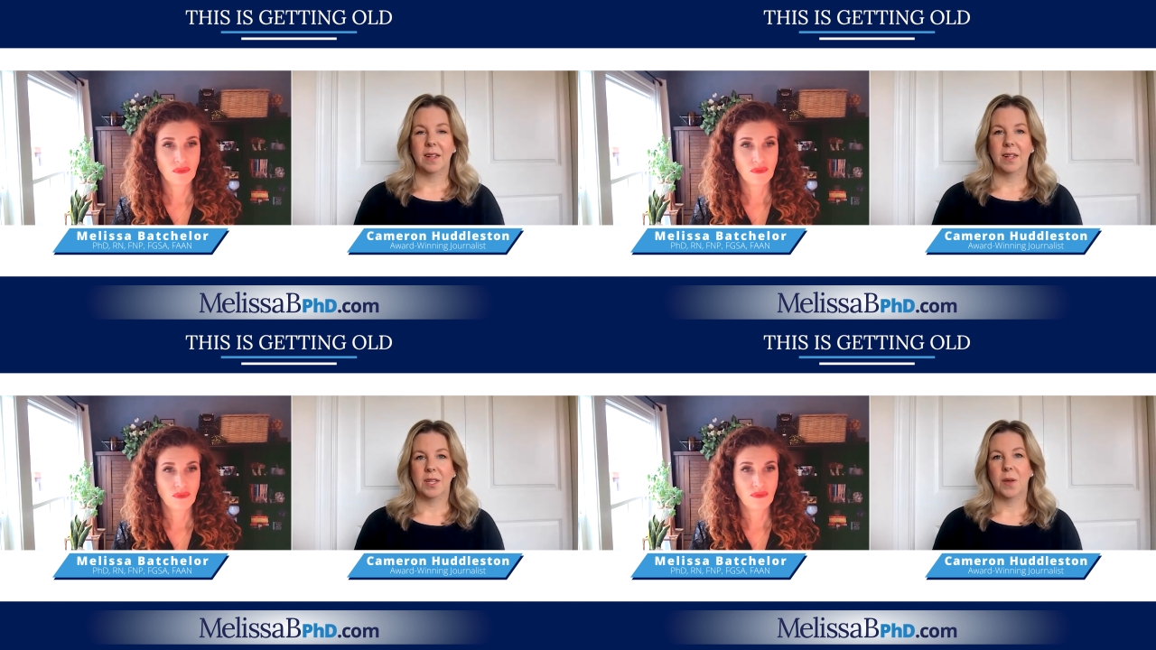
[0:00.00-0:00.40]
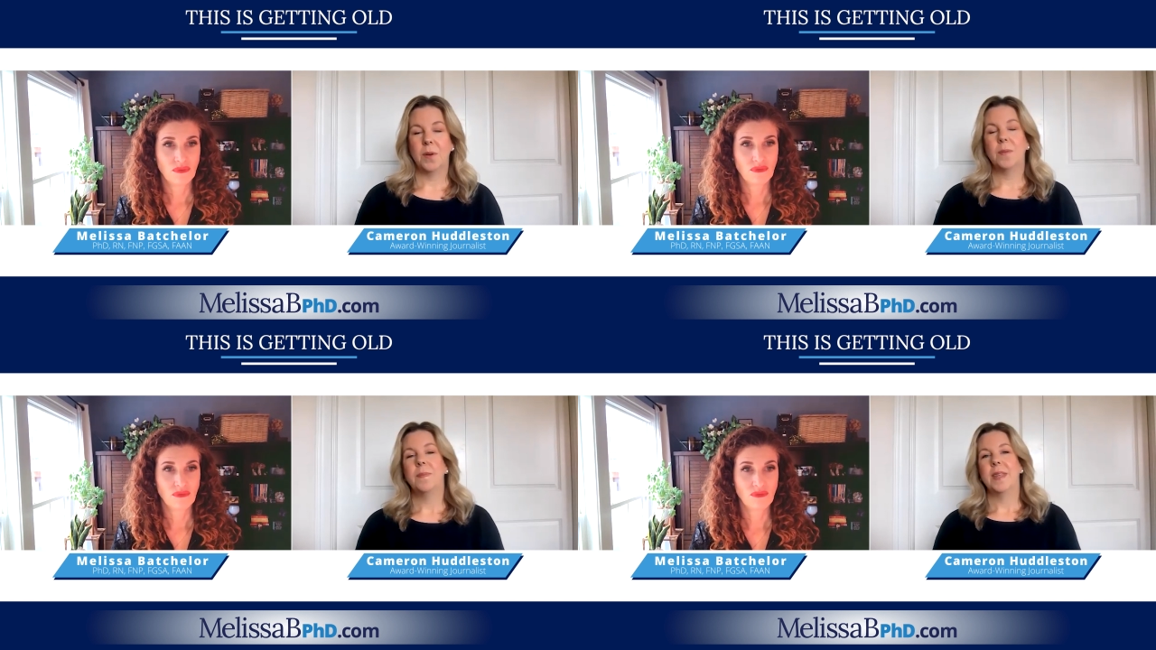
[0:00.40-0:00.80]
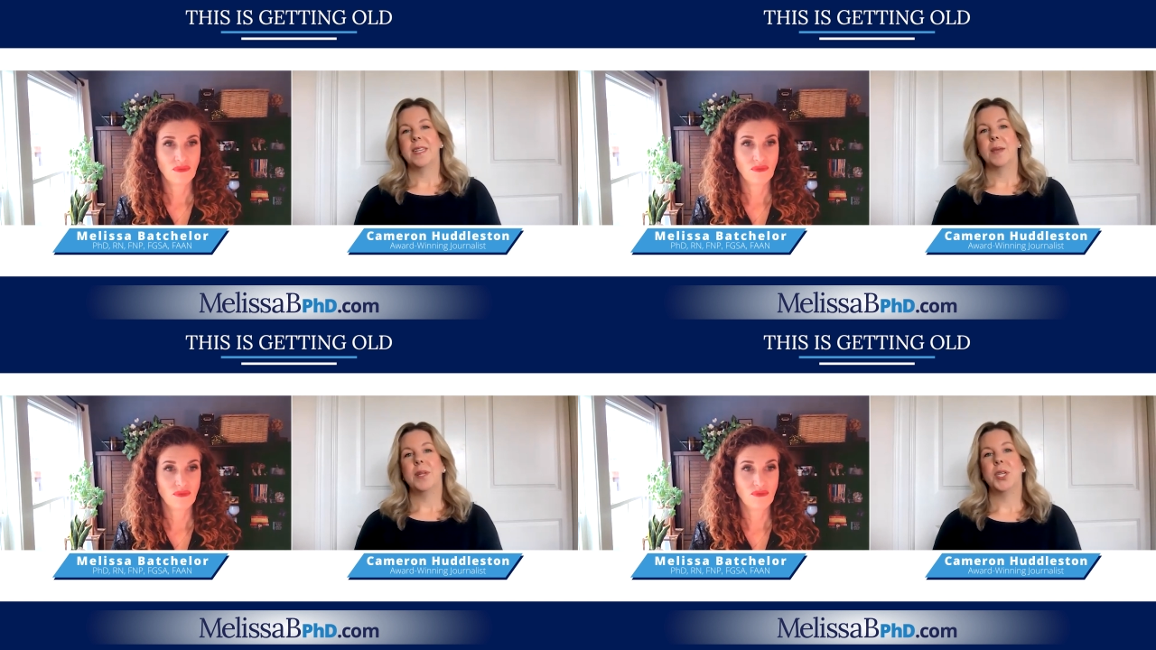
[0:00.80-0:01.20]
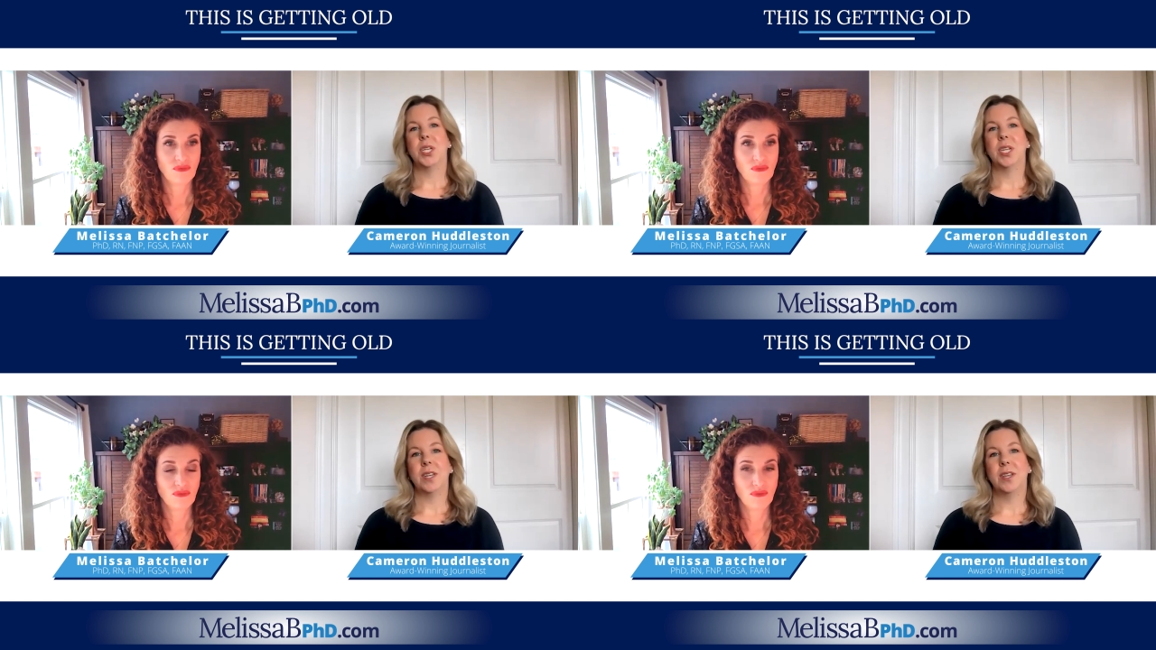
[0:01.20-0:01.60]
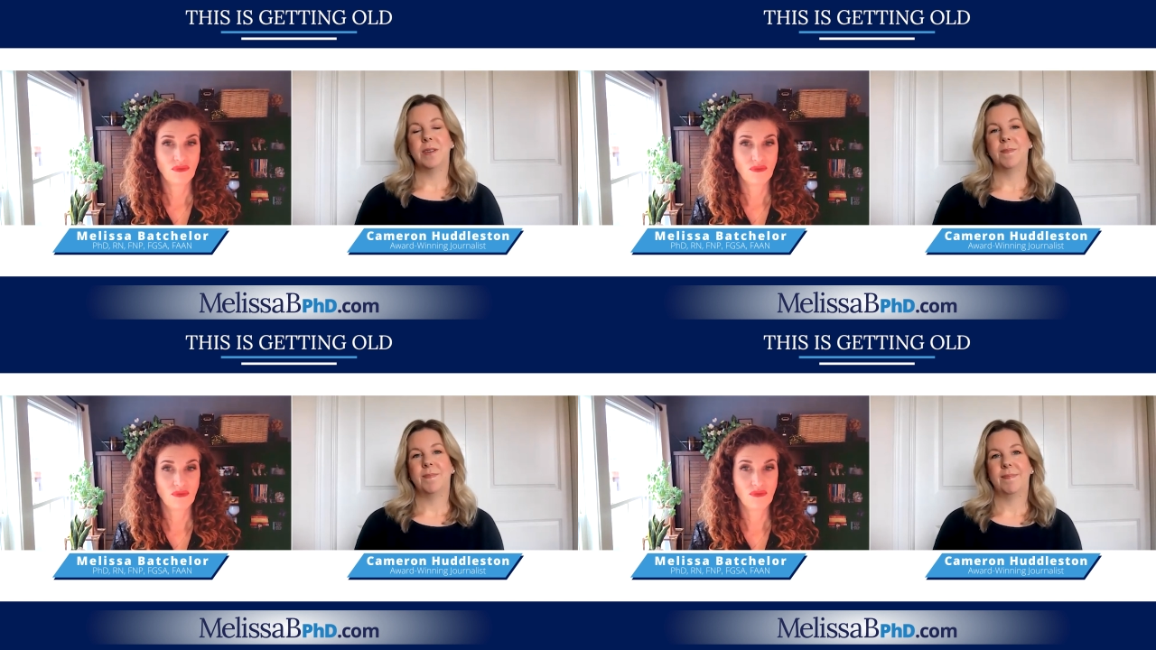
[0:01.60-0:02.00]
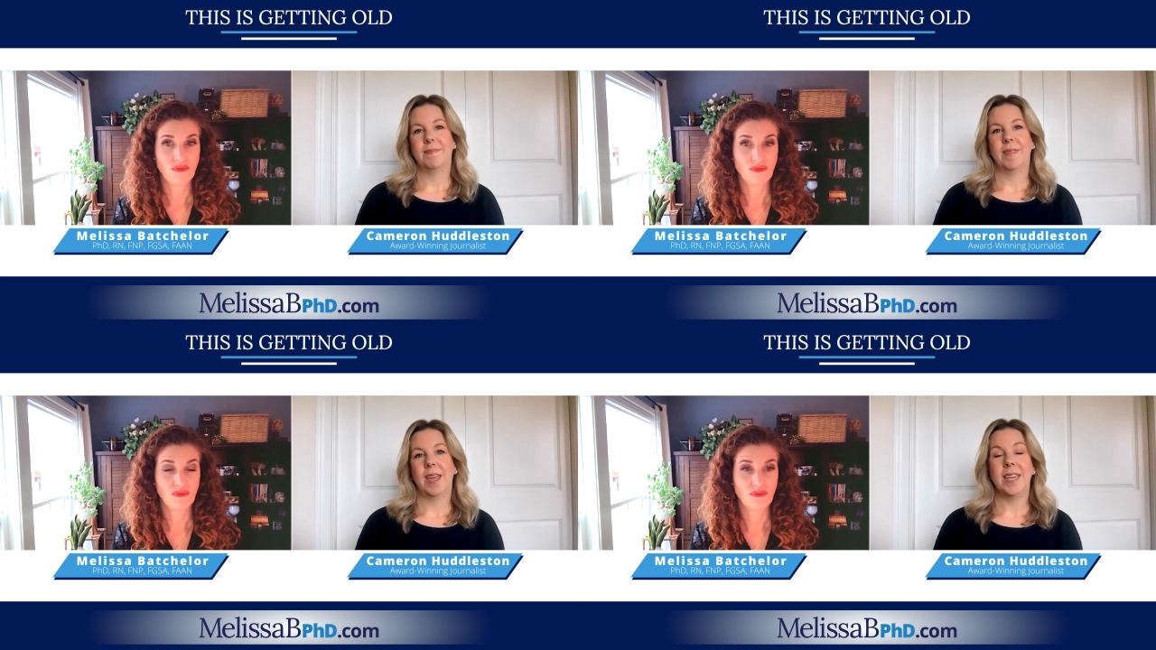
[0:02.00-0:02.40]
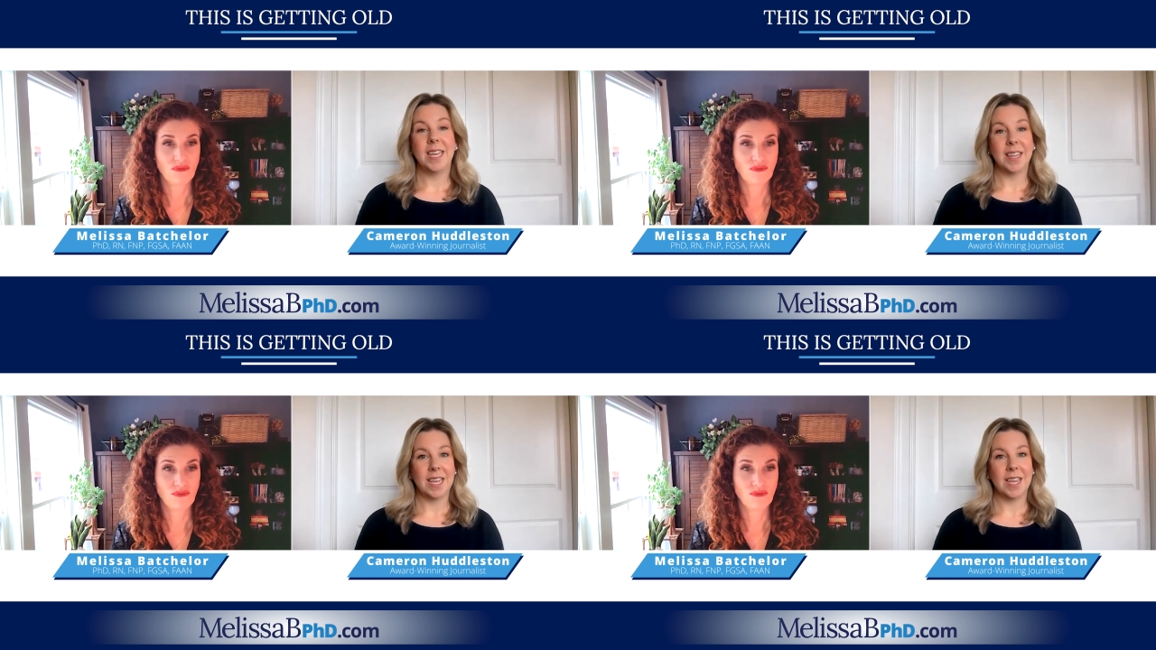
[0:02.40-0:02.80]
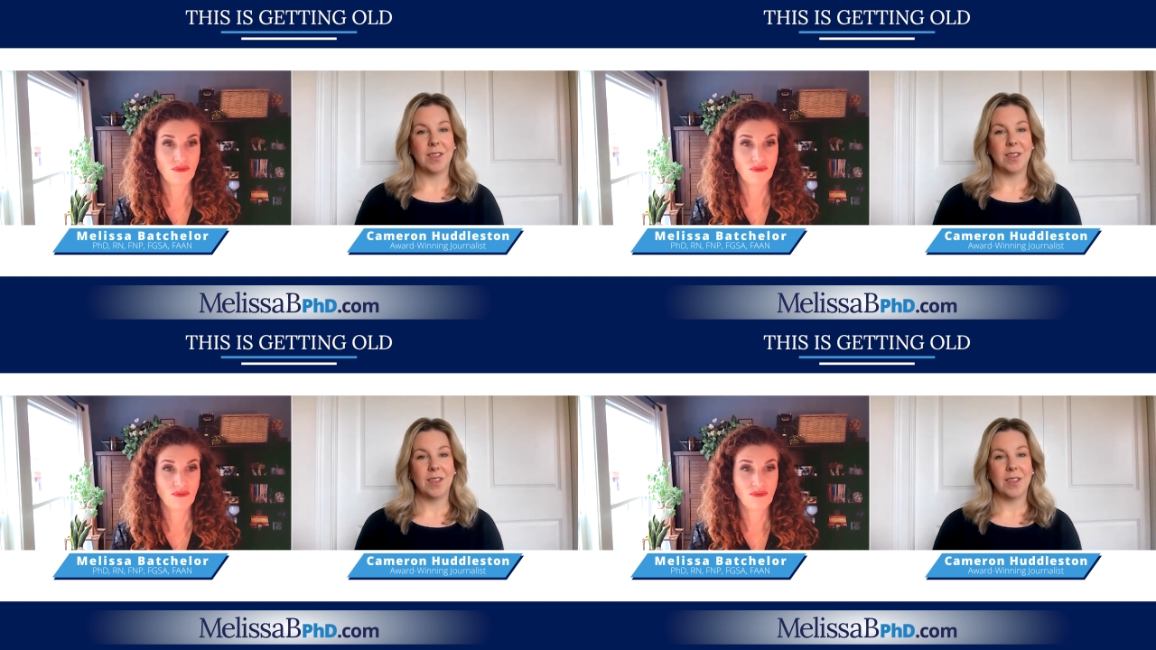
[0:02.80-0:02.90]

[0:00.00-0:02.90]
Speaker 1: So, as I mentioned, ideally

_ _ _

Task description:
The expected answer is the full listing above, transcribed exactly and without pictures.

Answer to this exercise:
[0:00.00-0:00.40]
[0:00.40-0:00.80]
[0:00.80-0:01.20]
[0:01.20-0:01.60]
[0:01.60-0:02.00]
[0:02.00-0:02.40]
[0:02.40-0:02.80]
[0:02.80-0:02.90]

[0:00.00-0:02.90]
Speaker 1: So, as I mentioned, ideally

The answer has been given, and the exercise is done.